**What is expected**
Below is some data. Retype exactly the lines starting at the one with "[00:08:22.36]" and ending at the one with "[00:08:25.57]".

Collected data

__________

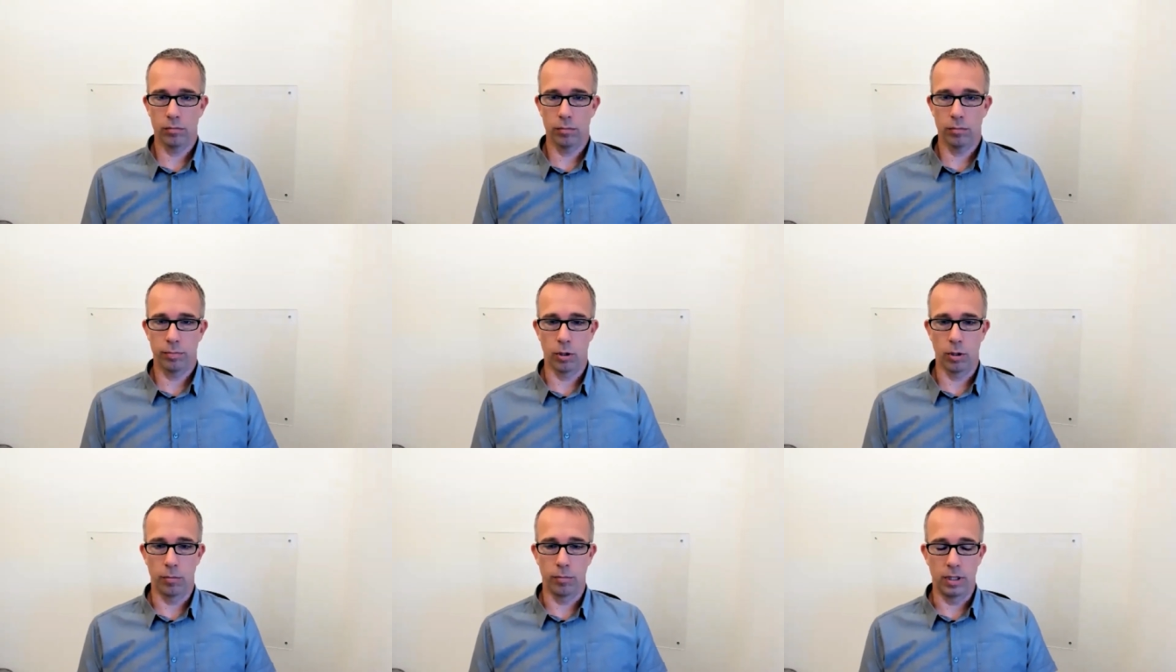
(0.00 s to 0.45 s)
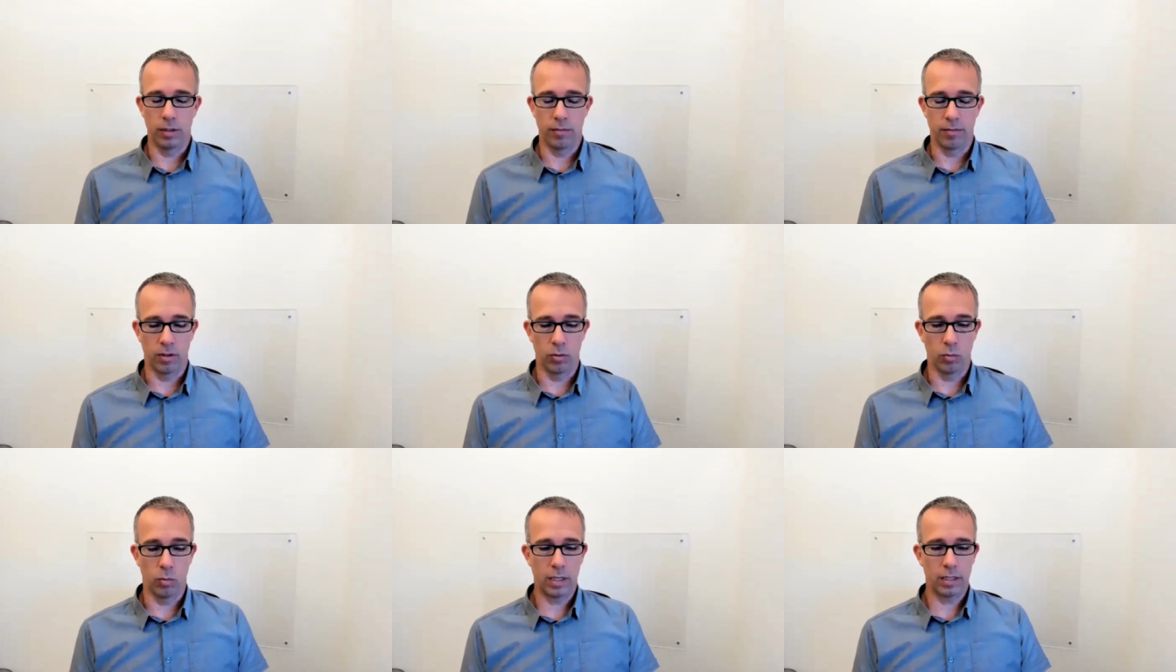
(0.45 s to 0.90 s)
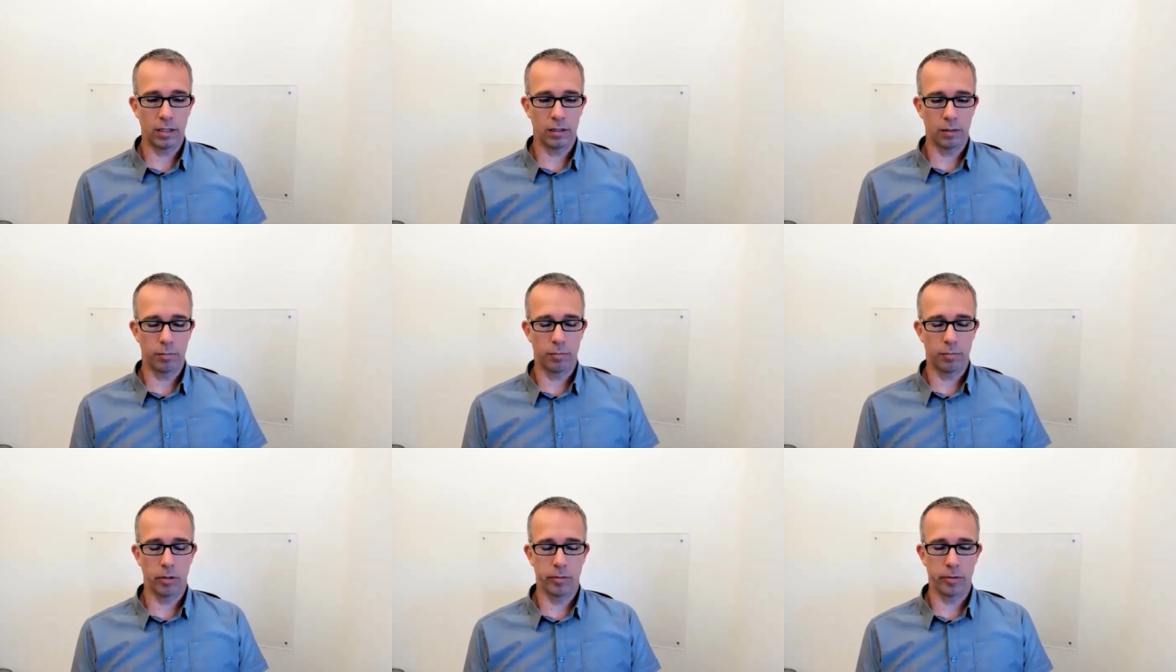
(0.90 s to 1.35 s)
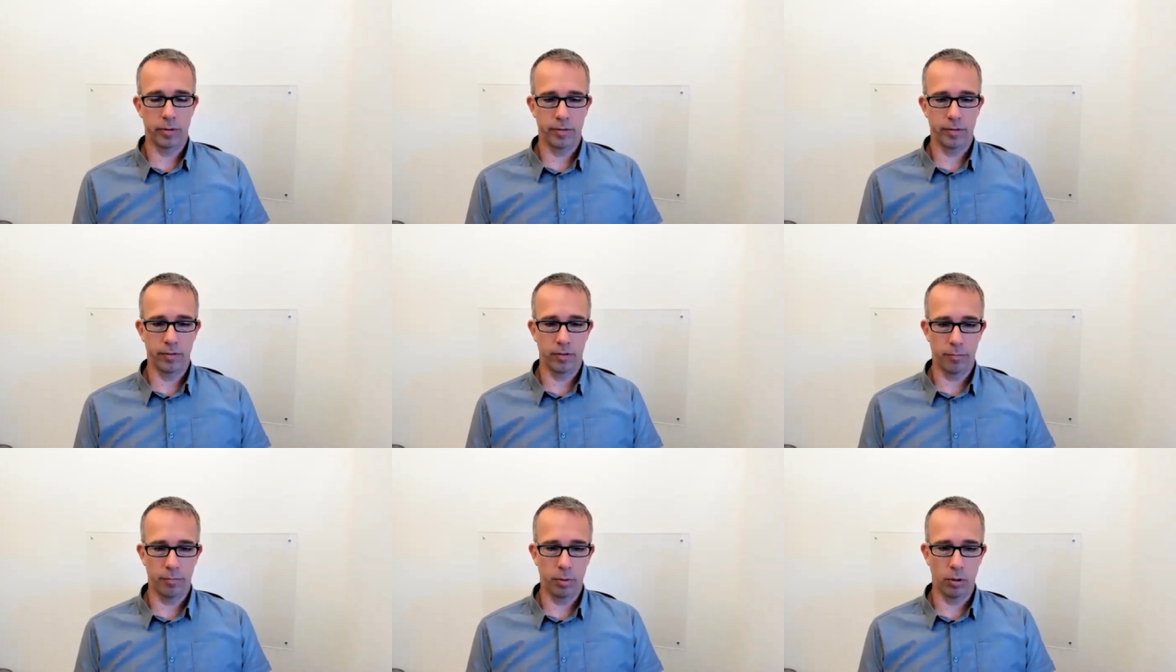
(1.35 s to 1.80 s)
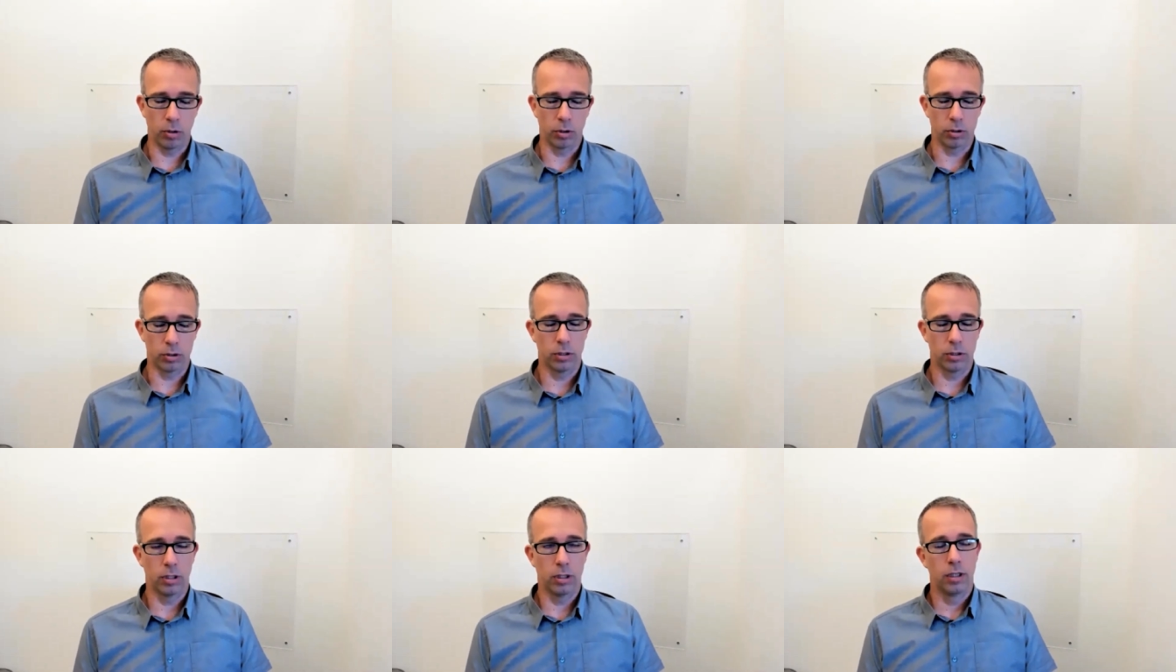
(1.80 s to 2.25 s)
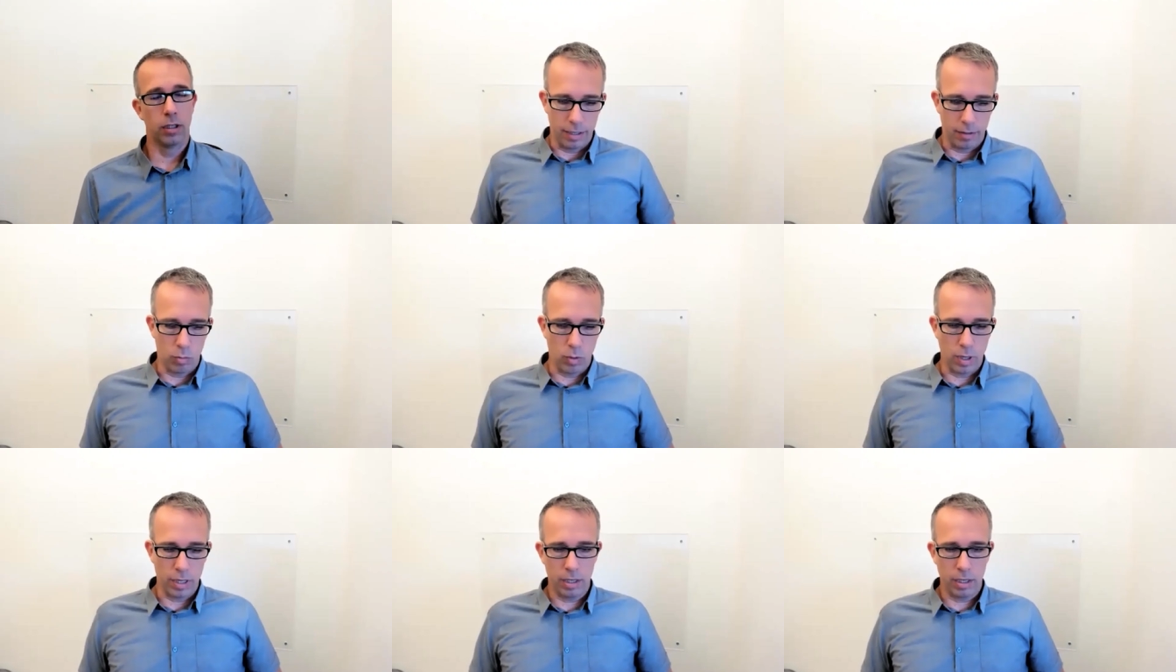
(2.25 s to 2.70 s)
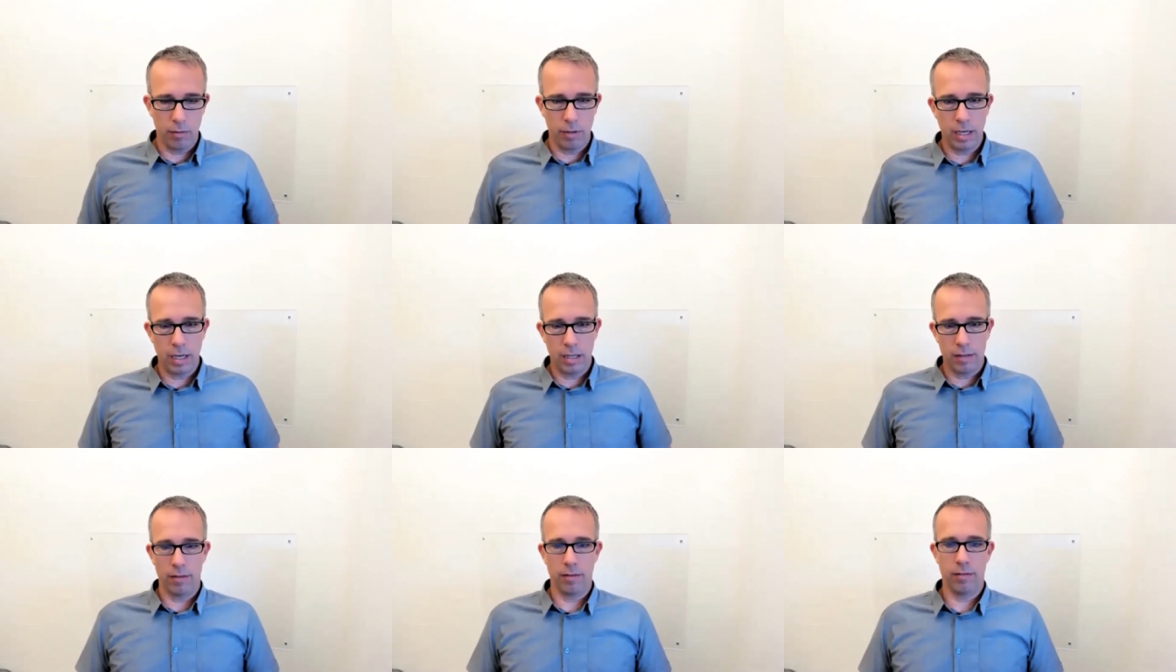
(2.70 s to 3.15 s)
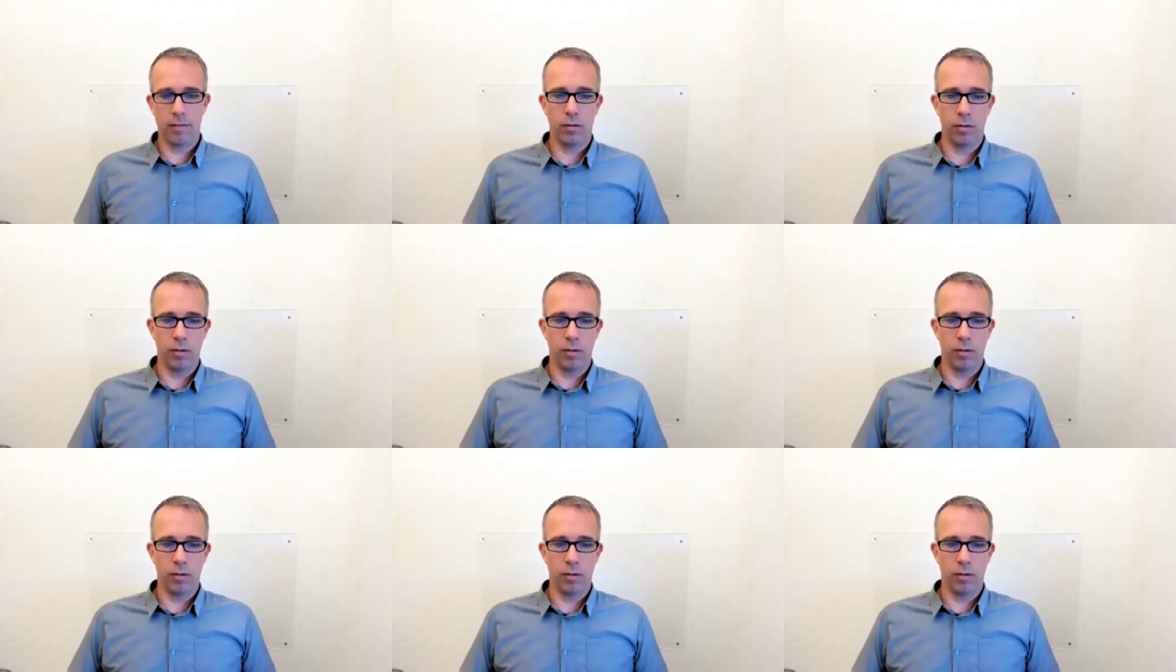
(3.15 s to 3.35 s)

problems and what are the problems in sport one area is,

__________

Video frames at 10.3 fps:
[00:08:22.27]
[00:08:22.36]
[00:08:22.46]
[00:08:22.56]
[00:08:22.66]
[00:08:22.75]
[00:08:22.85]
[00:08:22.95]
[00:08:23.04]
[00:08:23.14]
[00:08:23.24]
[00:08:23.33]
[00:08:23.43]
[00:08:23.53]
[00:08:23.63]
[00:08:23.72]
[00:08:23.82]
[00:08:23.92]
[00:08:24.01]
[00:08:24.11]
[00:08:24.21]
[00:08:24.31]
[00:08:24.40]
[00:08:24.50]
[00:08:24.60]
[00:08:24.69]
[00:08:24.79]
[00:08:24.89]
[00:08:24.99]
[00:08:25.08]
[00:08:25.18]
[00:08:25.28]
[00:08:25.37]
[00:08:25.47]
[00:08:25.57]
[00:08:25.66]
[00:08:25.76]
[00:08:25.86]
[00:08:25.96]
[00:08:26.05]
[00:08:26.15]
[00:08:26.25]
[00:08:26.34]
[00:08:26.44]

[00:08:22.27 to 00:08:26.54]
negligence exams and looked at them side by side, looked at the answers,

__________

**Written response**
[00:08:22.36]
[00:08:22.46]
[00:08:22.56]
[00:08:22.66]
[00:08:22.75]
[00:08:22.85]
[00:08:22.95]
[00:08:23.04]
[00:08:23.14]
[00:08:23.24]
[00:08:23.33]
[00:08:23.43]
[00:08:23.53]
[00:08:23.63]
[00:08:23.72]
[00:08:23.82]
[00:08:23.92]
[00:08:24.01]
[00:08:24.11]
[00:08:24.21]
[00:08:24.31]
[00:08:24.40]
[00:08:24.50]
[00:08:24.60]
[00:08:24.69]
[00:08:24.79]
[00:08:24.89]
[00:08:24.99]
[00:08:25.08]
[00:08:25.18]
[00:08:25.28]
[00:08:25.37]
[00:08:25.47]
[00:08:25.57]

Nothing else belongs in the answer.